Performance enhancing effects of HGH and Test

A modest dose (two milligrams per day) of growth hormone is associated with a 3.9% boost in sprint capacity, which researchers estimate translates to shaving 0.4 seconds off a 100m time. Sprint capacity in men receiving both growth hormone and 250 milligrams per week of testosterone increased by an average of 8.3%. Thankfully our American negro athletes (and Jamaicans) don't need to resort to this sort of cheating. (Link via Randall Parker.)


Anonymous said...

Do you think that the negro dominance of sprinting is mainly due to HGH and test use?

n/a said...

I wouldn't say "mainly", but we have no way of knowing what the black-white gap in elite sprinting performance would be in the absence of performance enhancing drug use.

Probably what would be a small gap stemming from genetics is widened by sociological causes and further widened by drugs.

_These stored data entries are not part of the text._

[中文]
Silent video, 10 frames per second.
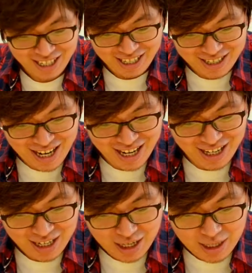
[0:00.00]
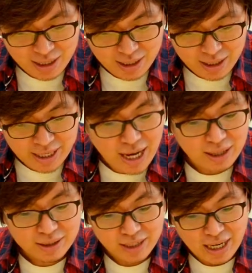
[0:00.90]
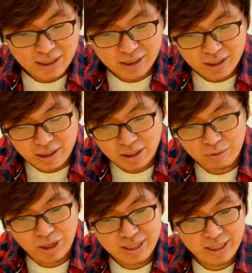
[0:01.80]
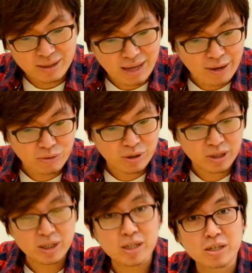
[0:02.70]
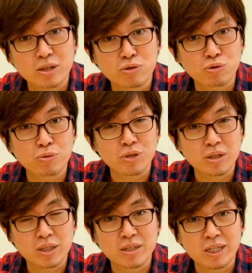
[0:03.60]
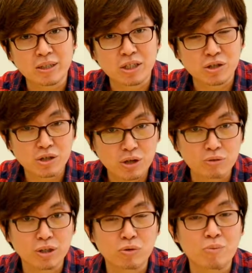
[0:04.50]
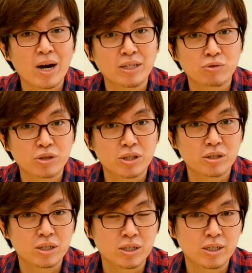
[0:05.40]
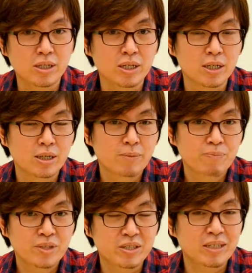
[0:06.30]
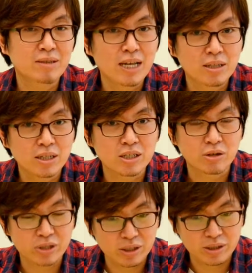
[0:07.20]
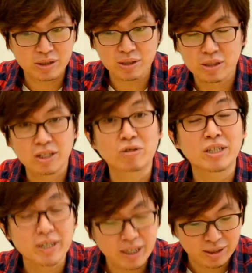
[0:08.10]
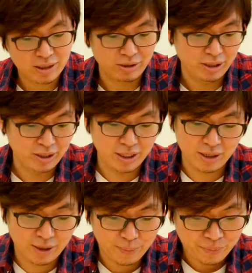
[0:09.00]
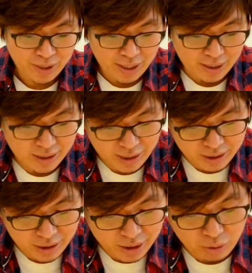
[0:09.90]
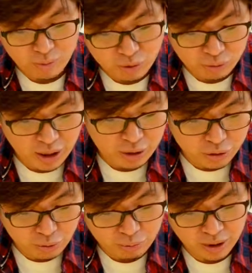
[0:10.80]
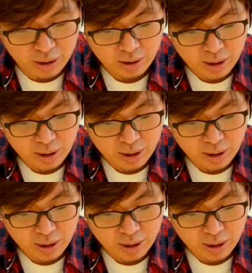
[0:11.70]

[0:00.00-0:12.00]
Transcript: 那一样，在进行完这个单元的课程说明跟讲解之后呢，我们还是会进行一个简单的一个小测试、小测验、小测验哈。那这个测验我们主要的重点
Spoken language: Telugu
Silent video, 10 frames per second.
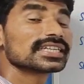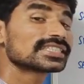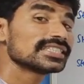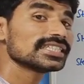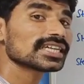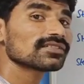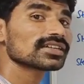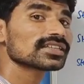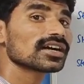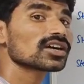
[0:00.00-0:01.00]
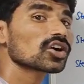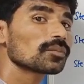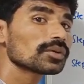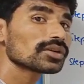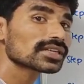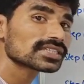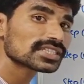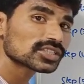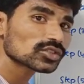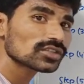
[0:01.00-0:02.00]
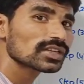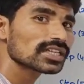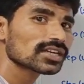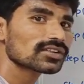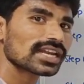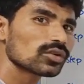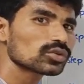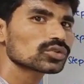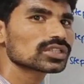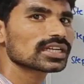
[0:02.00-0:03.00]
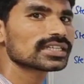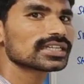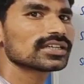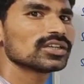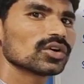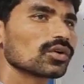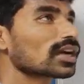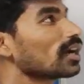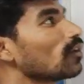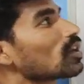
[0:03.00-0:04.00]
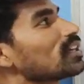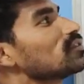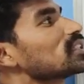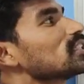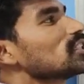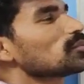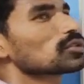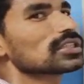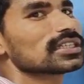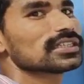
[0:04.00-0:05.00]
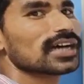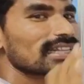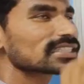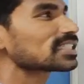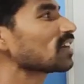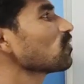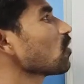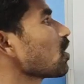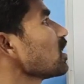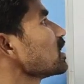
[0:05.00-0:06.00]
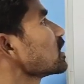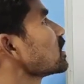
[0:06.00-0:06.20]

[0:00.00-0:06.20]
ఇచ్చిన తర్వాత కంప్యూటర్ అది తీసుకునే విధానం ఎలా ఉంటుంది అంటే ఒక ఒక ఇచ్చిన ఇన్పుట్ని అది స్టెప్ వన్లో ఏం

Here's an article from BALCO owner Victor Conte:

As soon as I found out what Tim was taking, I said: "You're oversaturated with performance-enhancing drugs. Too much is just as bad as not enough." I first met Tim when I gave him some of "The Clear" in Sydney, and he visited BALCO in November. I'd assembled a team -- Project World Record -- that included Milos Sarcev, a brilliant bodybuilder, and Charlie Francis, who coached Ben Johnson when he won gold in the '88 Games. Milos developed Tim's weight-training program. Charlie developed his track-training program. And I developed his pharmacology and nutrition program. Graham was the front man.

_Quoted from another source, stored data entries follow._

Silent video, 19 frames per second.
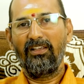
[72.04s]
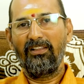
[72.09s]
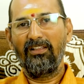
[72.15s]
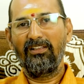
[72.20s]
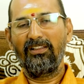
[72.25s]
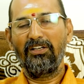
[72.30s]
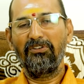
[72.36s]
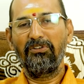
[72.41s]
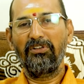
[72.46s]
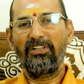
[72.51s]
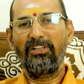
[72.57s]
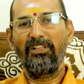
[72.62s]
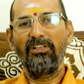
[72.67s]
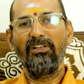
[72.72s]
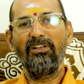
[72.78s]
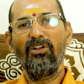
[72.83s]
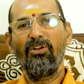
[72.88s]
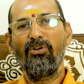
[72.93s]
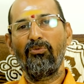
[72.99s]
இதை தவிர்த்து
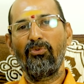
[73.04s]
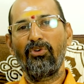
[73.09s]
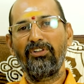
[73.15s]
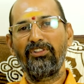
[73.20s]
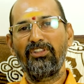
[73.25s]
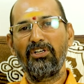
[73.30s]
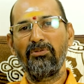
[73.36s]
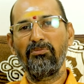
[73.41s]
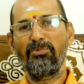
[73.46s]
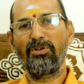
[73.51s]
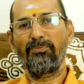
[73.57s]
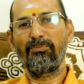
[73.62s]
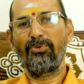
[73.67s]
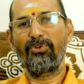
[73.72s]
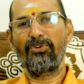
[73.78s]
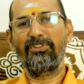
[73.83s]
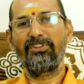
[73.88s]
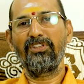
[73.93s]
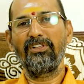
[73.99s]
ஒரு திருமண
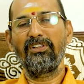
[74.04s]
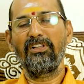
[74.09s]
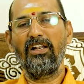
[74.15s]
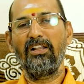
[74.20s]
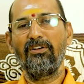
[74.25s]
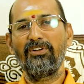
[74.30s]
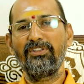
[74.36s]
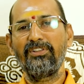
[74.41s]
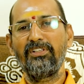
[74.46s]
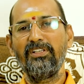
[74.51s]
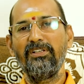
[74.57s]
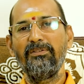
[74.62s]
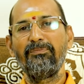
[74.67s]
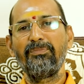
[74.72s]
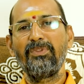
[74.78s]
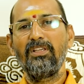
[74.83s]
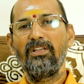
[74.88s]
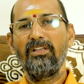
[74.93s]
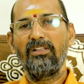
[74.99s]
பொருத்தத்தில் வந்து
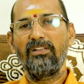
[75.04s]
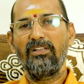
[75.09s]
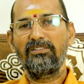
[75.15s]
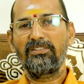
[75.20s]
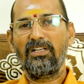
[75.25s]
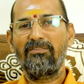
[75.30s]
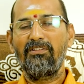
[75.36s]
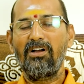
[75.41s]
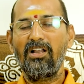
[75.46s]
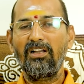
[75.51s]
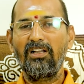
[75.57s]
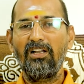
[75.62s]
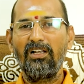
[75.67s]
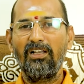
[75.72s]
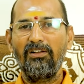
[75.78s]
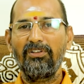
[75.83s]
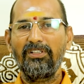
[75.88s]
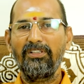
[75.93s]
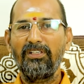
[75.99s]
இந்த
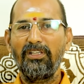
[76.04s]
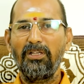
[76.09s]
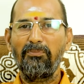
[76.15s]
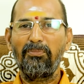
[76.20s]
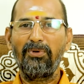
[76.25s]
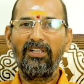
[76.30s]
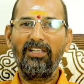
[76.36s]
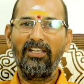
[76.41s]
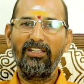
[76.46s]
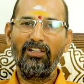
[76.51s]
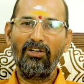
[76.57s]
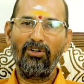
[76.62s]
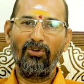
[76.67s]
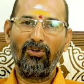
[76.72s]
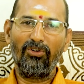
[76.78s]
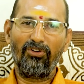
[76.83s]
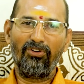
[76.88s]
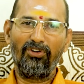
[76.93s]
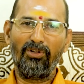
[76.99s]
சவால்களை வந்து எப்படி
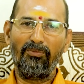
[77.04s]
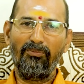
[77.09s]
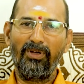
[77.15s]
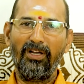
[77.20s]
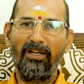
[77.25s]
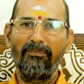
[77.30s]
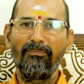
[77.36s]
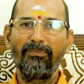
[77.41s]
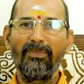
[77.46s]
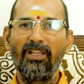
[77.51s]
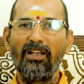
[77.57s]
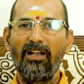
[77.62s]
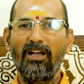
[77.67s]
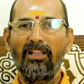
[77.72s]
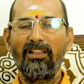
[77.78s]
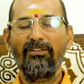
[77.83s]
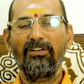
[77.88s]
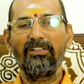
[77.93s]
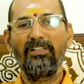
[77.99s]
எதிர்கொள்கிறோம் நம்ம
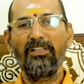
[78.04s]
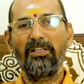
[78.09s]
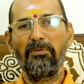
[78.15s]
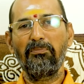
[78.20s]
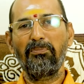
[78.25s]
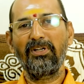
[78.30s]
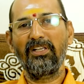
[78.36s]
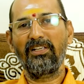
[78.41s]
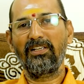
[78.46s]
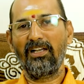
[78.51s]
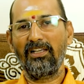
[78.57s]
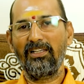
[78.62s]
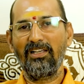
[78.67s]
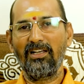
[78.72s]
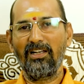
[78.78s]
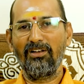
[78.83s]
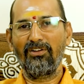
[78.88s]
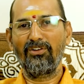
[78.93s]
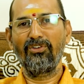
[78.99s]
அதை வந்து எப்படி
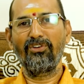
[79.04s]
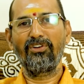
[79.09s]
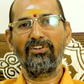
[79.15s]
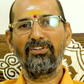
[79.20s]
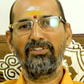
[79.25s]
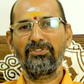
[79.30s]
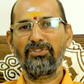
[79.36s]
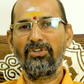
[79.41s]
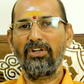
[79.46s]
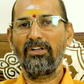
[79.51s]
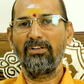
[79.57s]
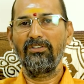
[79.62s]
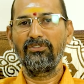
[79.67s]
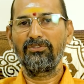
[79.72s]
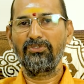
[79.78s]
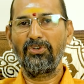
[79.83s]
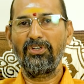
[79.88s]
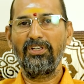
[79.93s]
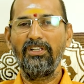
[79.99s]
கையாளணுன்ற சொல்
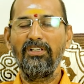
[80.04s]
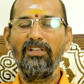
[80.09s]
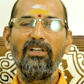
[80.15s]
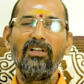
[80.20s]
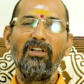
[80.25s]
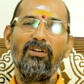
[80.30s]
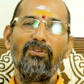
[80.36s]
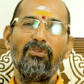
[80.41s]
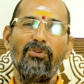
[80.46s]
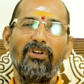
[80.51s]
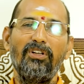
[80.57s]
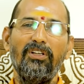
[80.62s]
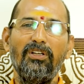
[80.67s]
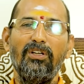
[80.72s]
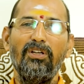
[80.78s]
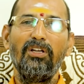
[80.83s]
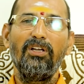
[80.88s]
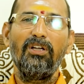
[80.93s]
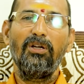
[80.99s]
சொல்லி ஒரு
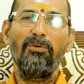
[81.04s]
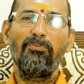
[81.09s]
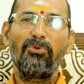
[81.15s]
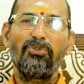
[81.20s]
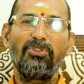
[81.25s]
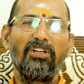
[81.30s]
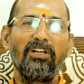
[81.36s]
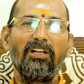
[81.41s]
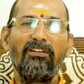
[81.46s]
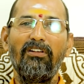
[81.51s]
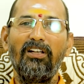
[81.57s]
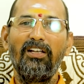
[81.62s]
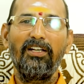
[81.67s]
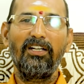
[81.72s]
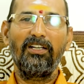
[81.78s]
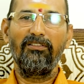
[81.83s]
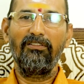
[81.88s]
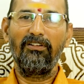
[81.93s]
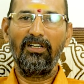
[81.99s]
புத்தக
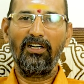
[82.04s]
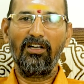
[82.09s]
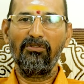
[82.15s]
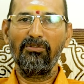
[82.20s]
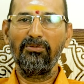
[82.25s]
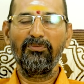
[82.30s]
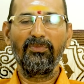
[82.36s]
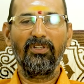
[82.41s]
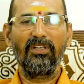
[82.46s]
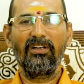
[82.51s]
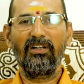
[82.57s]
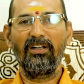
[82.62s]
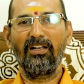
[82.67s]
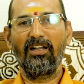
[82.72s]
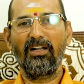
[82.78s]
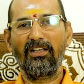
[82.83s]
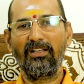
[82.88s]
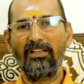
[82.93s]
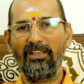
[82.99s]
வெளியீட்டு விழாவும்
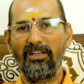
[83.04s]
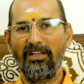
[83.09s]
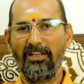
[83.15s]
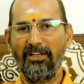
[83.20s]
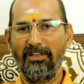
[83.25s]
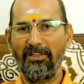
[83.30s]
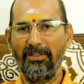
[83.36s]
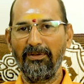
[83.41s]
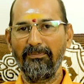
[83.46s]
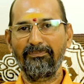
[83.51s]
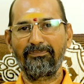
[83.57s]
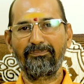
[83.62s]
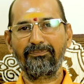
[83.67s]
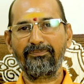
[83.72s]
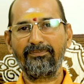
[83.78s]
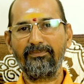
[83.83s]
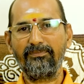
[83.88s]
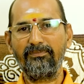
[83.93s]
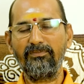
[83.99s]
நடக்க இருக்கிறது
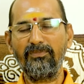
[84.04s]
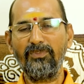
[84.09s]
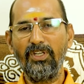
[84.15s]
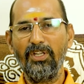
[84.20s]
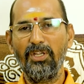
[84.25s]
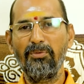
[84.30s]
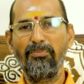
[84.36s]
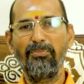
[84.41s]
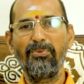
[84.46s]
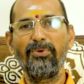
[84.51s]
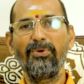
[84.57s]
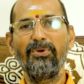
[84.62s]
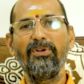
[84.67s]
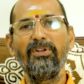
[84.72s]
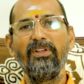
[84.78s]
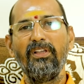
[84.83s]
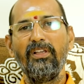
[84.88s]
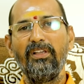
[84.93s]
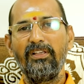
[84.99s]

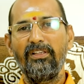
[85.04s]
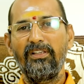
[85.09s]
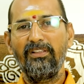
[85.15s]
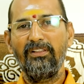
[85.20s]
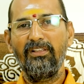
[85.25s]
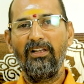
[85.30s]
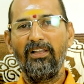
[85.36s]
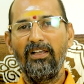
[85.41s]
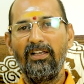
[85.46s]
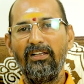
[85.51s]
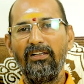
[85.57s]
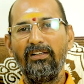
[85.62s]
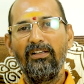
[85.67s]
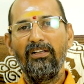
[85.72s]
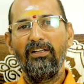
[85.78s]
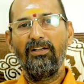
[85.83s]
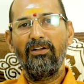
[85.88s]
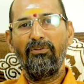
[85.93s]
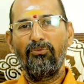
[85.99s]
இப்போது இதில்
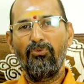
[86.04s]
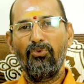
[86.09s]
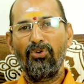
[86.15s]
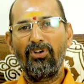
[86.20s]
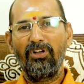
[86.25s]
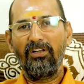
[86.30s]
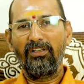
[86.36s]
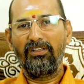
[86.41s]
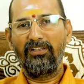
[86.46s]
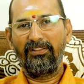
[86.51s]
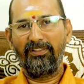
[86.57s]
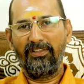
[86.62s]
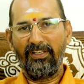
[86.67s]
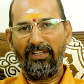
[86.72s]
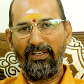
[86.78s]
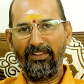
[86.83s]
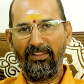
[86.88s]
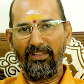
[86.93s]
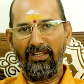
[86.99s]
உங்களுக்கு
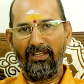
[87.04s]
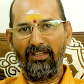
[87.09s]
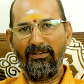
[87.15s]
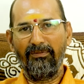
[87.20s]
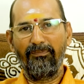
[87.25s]
தெரிந்த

Want to hear something amazing? There's a BALCO calendar for Tim that shows he was taking insulin, EPO, growth hormone, "The Clear" and adrenaline -- five different performance-enhancing agents -- through 2001. At the end of June, Tim won the United States Championship. Soon after, the U.S. Anti-Doping Agency sent him a post-competition letter that said: "Congratulations, Tim. You've tested negative for all performance-enhancing substances in the sample that was collected." He was using all these drugs and [the] USADA couldn't detect any of them. So how easy is it to beat the USADA test? It's like taking candy from a baby. The results of Project World Record, by the way, were phenomenal. Tim made $600,000 in 2001.

Conte says he was "already rich" and designed drug regimens for black athletes out of a desire to "make history" rather than make money.